## EXERCISE REQUIREMENTS
Reproduce the entries below exactly, but only from the line containing "[0:02.00-0:03.00]" to the line containing "Silent video, 20 frames per second.", inclusive.

Saved entries:
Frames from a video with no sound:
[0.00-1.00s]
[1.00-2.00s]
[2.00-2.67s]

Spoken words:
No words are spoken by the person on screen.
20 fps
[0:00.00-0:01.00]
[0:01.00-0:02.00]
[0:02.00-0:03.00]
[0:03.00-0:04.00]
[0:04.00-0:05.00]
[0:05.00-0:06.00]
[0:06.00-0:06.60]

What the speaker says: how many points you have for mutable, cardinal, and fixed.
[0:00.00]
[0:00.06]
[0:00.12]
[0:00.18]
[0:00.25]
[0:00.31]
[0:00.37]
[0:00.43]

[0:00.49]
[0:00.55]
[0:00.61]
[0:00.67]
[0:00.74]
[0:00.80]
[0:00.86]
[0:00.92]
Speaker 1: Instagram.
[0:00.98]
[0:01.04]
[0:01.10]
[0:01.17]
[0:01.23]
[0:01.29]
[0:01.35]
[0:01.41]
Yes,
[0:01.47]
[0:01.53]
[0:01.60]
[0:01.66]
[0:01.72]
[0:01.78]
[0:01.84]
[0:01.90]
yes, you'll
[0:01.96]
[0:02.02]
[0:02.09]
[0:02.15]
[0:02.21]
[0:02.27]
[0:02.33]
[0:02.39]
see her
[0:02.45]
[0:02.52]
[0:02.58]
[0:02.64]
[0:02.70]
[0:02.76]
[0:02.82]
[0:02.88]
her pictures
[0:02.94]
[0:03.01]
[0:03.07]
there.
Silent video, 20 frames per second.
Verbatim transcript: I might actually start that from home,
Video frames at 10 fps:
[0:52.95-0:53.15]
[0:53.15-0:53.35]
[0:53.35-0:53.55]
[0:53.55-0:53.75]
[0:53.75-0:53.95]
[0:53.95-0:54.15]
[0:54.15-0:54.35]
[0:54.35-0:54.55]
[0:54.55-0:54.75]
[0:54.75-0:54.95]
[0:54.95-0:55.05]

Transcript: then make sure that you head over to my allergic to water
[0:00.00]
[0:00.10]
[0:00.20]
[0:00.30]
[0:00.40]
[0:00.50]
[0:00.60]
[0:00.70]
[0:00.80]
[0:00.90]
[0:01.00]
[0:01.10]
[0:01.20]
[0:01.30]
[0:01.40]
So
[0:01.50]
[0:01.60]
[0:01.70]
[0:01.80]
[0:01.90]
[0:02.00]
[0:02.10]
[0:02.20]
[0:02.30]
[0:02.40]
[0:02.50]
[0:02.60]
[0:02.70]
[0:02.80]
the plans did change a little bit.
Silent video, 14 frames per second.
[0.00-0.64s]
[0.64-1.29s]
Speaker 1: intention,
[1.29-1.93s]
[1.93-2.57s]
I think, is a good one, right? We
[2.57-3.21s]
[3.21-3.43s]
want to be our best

## RESPONSE
[0:02.00-0:03.00]
[0:03.00-0:04.00]
[0:04.00-0:05.00]
[0:05.00-0:06.00]
[0:06.00-0:06.60]

What the speaker says: how many points you have for mutable, cardinal, and fixed.
[0:00.00]
[0:00.06]
[0:00.12]
[0:00.18]
[0:00.25]
[0:00.31]
[0:00.37]
[0:00.43]

[0:00.49]
[0:00.55]
[0:00.61]
[0:00.67]
[0:00.74]
[0:00.80]
[0:00.86]
[0:00.92]
Speaker 1: Instagram.
[0:00.98]
[0:01.04]
[0:01.10]
[0:01.17]
[0:01.23]
[0:01.29]
[0:01.35]
[0:01.41]
Yes,
[0:01.47]
[0:01.53]
[0:01.60]
[0:01.66]
[0:01.72]
[0:01.78]
[0:01.84]
[0:01.90]
yes, you'll
[0:01.96]
[0:02.02]
[0:02.09]
[0:02.15]
[0:02.21]
[0:02.27]
[0:02.33]
[0:02.39]
see her
[0:02.45]
[0:02.52]
[0:02.58]
[0:02.64]
[0:02.70]
[0:02.76]
[0:02.82]
[0:02.88]
her pictures
[0:02.94]
[0:03.01]
[0:03.07]
there.
Silent video, 20 frames per second.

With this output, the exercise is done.